Archive for February, 2011
What is it about Scandinavia that makes its mystery novels so dark and melancholy and turns their protagonists into gloomy alcoholics? I see it in the works of Henning Mankel, Jo Nesbo and now James Thompson. Only Stieg Larson seems immune. His characters eat sandwiches and drinks lots of coffee.
Kari Vaara is a brooding Lapland police chief (did I mention he drinks too much?) investigating the gruesome murder of a Somolian pop star during the sunless, bitterly cold winter. The sources and suspects include Vaara’s ex wife and her boyfriend, a dissolute playboy and the simple folk in his district.

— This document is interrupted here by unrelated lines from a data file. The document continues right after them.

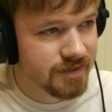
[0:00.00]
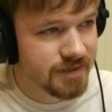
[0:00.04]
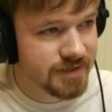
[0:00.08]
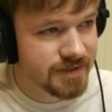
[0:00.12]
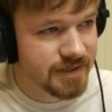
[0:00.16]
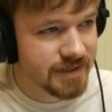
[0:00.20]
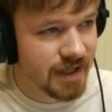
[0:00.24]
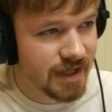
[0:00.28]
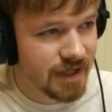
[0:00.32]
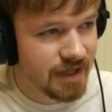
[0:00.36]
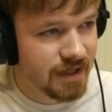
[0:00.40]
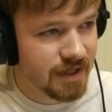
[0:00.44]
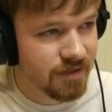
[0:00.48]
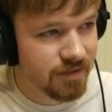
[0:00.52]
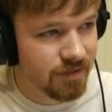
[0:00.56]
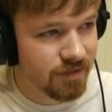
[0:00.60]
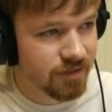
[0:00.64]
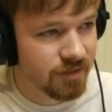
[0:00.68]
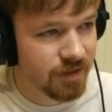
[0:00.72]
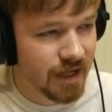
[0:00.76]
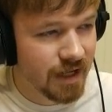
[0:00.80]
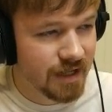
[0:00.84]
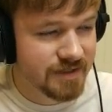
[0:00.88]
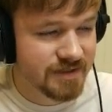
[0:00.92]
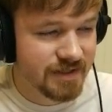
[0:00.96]
save,
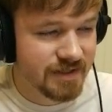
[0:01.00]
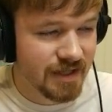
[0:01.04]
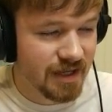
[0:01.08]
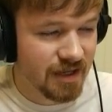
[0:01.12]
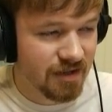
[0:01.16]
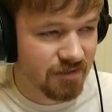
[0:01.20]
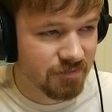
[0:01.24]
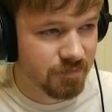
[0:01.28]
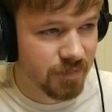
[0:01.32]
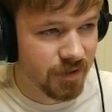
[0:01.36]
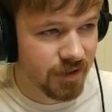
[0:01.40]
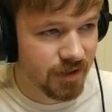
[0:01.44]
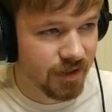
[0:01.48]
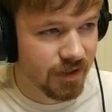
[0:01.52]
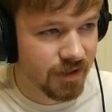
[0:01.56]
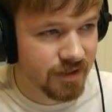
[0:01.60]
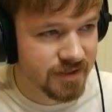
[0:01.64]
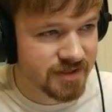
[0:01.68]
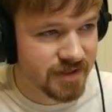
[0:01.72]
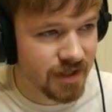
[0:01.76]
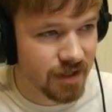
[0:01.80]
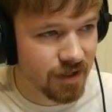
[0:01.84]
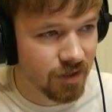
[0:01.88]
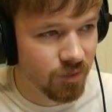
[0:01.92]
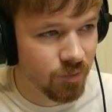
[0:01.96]
or not save, but
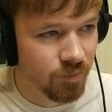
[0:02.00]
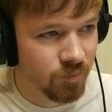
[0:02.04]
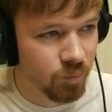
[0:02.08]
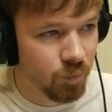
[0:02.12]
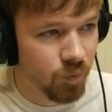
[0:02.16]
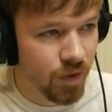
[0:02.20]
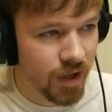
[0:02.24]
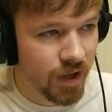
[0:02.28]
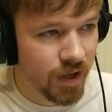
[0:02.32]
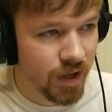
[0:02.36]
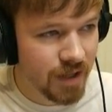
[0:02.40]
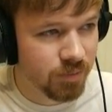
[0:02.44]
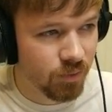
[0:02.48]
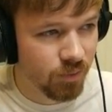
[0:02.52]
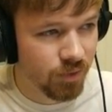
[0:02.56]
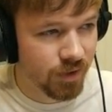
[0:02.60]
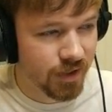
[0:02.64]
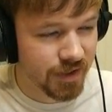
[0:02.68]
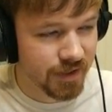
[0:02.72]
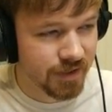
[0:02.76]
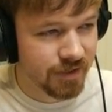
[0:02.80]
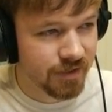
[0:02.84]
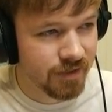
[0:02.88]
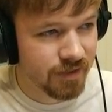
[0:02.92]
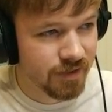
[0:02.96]
set our
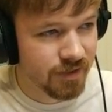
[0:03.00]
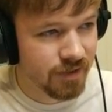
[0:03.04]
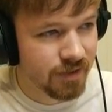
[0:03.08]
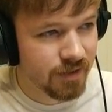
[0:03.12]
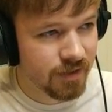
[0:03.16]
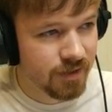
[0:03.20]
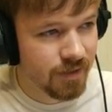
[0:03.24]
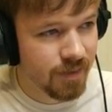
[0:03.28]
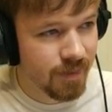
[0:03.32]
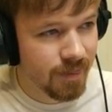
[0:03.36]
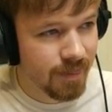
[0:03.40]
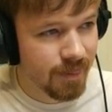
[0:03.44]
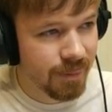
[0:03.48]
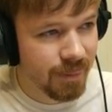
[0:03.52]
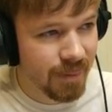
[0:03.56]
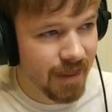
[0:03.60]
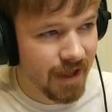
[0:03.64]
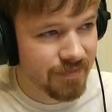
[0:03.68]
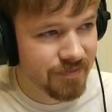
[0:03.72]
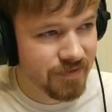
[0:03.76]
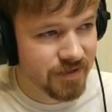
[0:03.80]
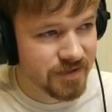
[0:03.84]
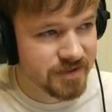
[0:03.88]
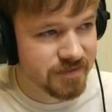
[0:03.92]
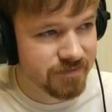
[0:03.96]
waypoint
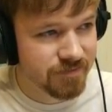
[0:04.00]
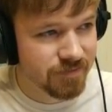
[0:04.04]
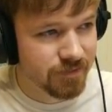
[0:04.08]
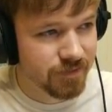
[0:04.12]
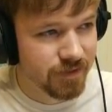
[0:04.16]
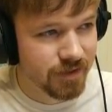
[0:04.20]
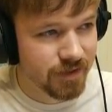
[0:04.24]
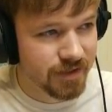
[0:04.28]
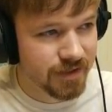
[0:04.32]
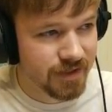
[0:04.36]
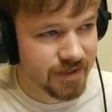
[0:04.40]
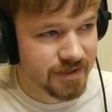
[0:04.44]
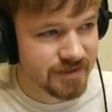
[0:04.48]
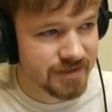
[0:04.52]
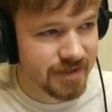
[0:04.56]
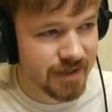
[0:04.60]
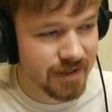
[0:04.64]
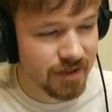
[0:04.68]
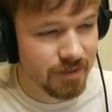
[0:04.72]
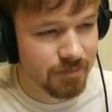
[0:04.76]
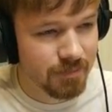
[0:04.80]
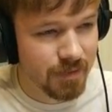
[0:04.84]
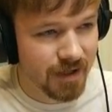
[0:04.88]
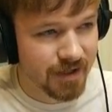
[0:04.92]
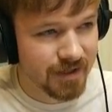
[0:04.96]
at this Viridian
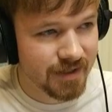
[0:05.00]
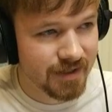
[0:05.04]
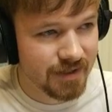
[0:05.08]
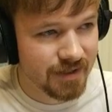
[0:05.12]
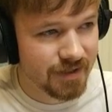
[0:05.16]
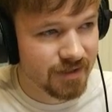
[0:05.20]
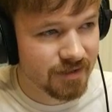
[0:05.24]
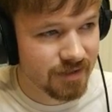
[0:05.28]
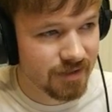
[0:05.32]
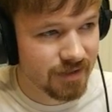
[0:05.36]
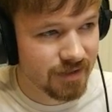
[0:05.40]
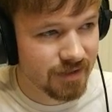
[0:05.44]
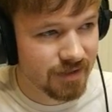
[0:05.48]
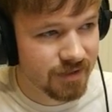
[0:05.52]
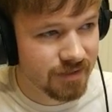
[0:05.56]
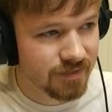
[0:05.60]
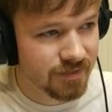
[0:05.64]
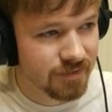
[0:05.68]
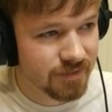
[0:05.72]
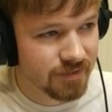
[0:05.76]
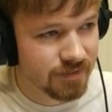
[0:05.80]
Center by healing.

The solution comes a bit too conveniently, but the overall story and atmosphere are compelling.
You saw it here first: Keep your eye out for this new author. He’s one to watch.
A book about a traditional, hard-boiled, big city reporter will always tug at the heartstrings of this journalism school graduate but it better keep pulling me in after that initial tug. Rogue Island delivers.
Reporter Liam Mulligan grew up in the working class neighborhood of Provincetown, RI which is now beset with a series of deadly arsons. He drives a beat-up car with a name, smokes Cuban cigars and loves the Red Sox beyond all reason. DeSilva’s other characters are right out of noir’s central casting — a bookie who is the neighborhood philanthropist, mobsters in shiny suits, the beautiful, young ambitious girl reporter and the eager beaver copy boy.
The plot is tight, the prose is spare but sufficient.
The fact that the book refers gratuitously to Loren Estleman early on gave it a leg up. And what could be more Estleman-esque than the following?
“Polecki lit a cheap black stogie with a disposable lighter, leaned back in his oak office chair, and thunked his weary wingtips on a green blotter scarred with tobacco burns. The chair groaned under the weight he’d packed on since the wife left and Kentucky Fried wasn’t just for breakfast anymore. His assistant, a bum named Roselli, who got the job because he was first cousin to the mayor, sat stiffly on a gray metal chair under a cracked window skimmed over with ice on the inside.”
It all started the day before Thanksgiving, 2010 when I took a package to the Royal Oak post office to ship 11 books to a new customer, who lives less than a two hour drive north of me. Let’s call him John. Two days later, the USPS website showed that the box had made it to the right post office, but was deemed undeliverable as addressed. Then the fun really began.
Imagine my surprise when, instead of being returned to me, the box showed up in Atlanta, then Memphis, then Allen Park, MI, then Warrendale, PA, then Atlanta, then Memphis, then Allen Park, then Atlanta. I must admit that I have had no experience with this. I’ve been packaging and shipping books for over fifteen years and have never had a problem.
Of course, during this period, I had several conversations with John (my customer) and with post office personnel. None of us were worried, it being the holiday shipping season, so it wasn’t until after the holidays that things escalated. John, his local postmaster and I had a conference call and some form got filled out to try to find the package. No success.
The local clerk gave me a phone number for a group that resolves issues. When my call was never returned, I asked about it one day while shipping packages. The clerk next to us asked what number I was calling and, when I showed it to her, said that was her old number and she had not been replaced, so no one was answering that phone! She made copies of my receipt and delivery confirmation slip and said she would call Atlanta. Several days later someone finally answered her call and the package was found. More than several days after that, the package finally was delivered to John. I’m not sure why it wasn’t forwarded from Atlanta using overnight shipping and at least priority mail, but after 10 weeks on the road its journey was over. John was a great sport during all these shenanigans. He said the box was battered (see photo) but the books were intact.